Thank you Letter from Johns Hopkins CF Clinic-Feb’23

Congratulations to Seton Swimming for completing our 11th Annual Cystic Fibrosis Children’s Miracle Network Swim-a-thon.  As a team, we have raised $14,099 and had 55 swimmers participate.  An amazing 54 of them were able to complete at least 200 lengths of the pool!  (More on the highlighted “at least” in a bit).

To put that distance in perspective, it is the equivalent of:

  • 5,000 yards
  • Nearly 3 miles
  • Ten (10) 500-yard freestyle events – in a row
  • About 2/3rds of the way across the Chesapeake Bay

We will keep the fundraising site up and running through January 15th so that each Fundraising Team has a chance to finish the job.  Here’s a link to our latest totals.

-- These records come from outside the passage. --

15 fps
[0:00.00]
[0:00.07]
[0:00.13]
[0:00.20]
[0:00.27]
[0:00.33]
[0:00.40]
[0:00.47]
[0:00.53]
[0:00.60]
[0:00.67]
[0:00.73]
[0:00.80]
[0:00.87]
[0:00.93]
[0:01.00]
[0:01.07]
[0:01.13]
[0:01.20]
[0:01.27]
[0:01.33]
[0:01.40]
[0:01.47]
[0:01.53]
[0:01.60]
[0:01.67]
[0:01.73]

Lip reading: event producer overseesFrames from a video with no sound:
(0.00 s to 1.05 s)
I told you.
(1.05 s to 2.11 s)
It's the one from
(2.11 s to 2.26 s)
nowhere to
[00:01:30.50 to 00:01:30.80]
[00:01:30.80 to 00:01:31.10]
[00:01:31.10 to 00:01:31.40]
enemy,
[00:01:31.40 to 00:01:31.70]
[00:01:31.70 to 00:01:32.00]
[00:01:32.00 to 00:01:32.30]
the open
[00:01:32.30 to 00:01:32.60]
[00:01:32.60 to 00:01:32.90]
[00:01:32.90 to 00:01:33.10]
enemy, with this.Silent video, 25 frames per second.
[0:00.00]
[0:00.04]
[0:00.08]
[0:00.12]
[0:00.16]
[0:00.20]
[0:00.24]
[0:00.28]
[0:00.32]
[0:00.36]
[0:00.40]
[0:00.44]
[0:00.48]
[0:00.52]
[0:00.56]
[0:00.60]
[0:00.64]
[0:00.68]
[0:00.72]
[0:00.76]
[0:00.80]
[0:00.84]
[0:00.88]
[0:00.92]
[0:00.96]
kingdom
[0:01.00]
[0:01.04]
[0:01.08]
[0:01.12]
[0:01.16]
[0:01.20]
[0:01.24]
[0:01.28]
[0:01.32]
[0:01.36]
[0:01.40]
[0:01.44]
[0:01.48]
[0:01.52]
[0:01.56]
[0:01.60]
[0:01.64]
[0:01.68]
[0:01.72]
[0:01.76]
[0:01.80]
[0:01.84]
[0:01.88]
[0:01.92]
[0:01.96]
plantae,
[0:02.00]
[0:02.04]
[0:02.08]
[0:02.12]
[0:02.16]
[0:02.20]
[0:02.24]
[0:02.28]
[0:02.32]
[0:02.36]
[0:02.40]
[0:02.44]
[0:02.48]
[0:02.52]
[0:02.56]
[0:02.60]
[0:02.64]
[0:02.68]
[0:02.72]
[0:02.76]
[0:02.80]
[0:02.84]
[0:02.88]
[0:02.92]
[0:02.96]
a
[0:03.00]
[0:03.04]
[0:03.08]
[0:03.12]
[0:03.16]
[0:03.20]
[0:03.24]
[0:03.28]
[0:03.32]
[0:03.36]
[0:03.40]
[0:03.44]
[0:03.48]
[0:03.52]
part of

As of Wednesday evening, January 4th, we have raised $14,099!  ($160 in checks) Here are the team standings:

  • Team Kateri (Mantooth)     $3,025
  • Team JJ (Brox)                        $2,225 ($100 in checks)
  • Team Mary (Pennefather) $1,905 ($60 in checks)
  • Team Joey (Dealey)              $1,779
  • Team Joe (Wilson)                $1,455
  • Team Maggie (Gibbons)     $1,335
  • Team Moira (Haggerty)        $675

And we’ve had some outstanding fundraising performances from some individuals on those teams.  Here are some of the top performers:

  • Daniel Kohlhaas (6)          $1,4050
  • Sofia Kohlhaas (7)            $1,300
  • Nguyen Family                  $1,105
  • JJ Brox (12)                          $1,000
  • Maggie Gibbons (11)          $775
  • Maggie Schroer (7)             $575
  • Halisky Family                     $460
  • Betsy Arnold (7)                  $405

Life Lessons

Today’s swim was truly a great accomplishment for many of these swimmers, particularly some of the younger 6th and 7th graders.  Aside from the great work we did on behalf of Cystic Fibrosis, I hope that many of us learned a valuable life lesson – We can always do more than we think we can do.  I recalled a comment last year by former Seton Captain Meghan O’Malley who reminded me of something the Navy SEALS say:  “When you think you are completely maxed out, you’ve reached 40% of your potential.”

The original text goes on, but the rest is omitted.